Transcribe the data in full and exactly, omitting any pictures.

[Supplied data Boundary: Start]

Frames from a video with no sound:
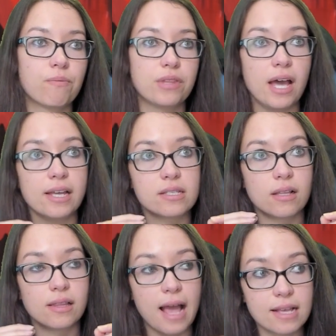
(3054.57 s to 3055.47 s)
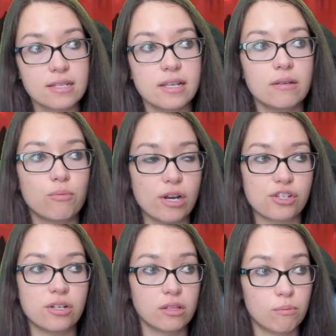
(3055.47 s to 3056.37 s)
that is a lasting
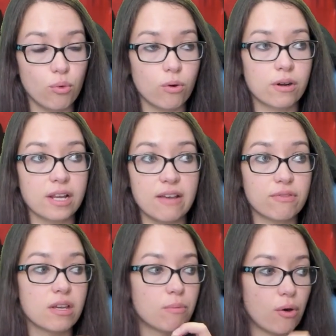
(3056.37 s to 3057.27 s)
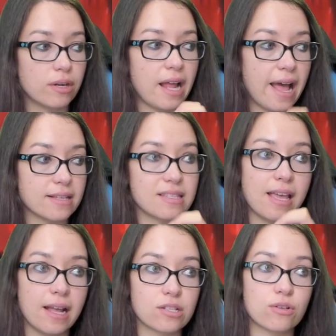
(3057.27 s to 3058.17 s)
impression on the board if the opponent has the
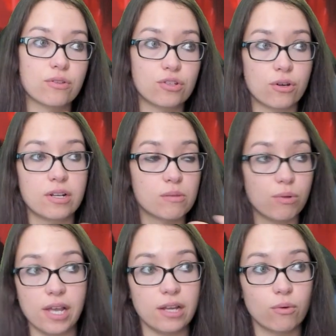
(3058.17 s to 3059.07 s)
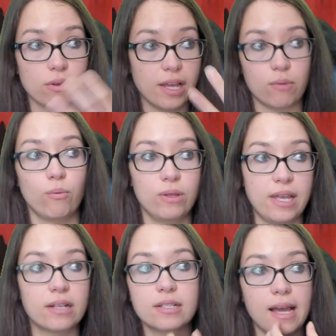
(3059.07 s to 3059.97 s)
answer the turn it's played, or like when
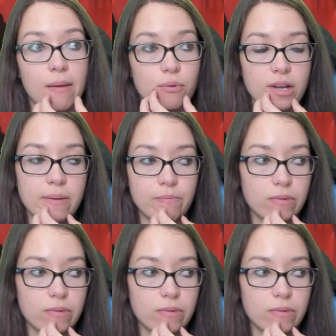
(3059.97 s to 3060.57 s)
they untap, right?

[Supplied data Boundary: End]

• Result of this exercise:
Frames from a video with no sound:
(3054.57 s to 3055.47 s)
(3055.47 s to 3056.37 s)
that is a lasting
(3056.37 s to 3057.27 s)
(3057.27 s to 3058.17 s)
impression on the board if the opponent has the
(3058.17 s to 3059.07 s)
(3059.07 s to 3059.97 s)
answer the turn it's played, or like when
(3059.97 s to 3060.57 s)
they untap, right?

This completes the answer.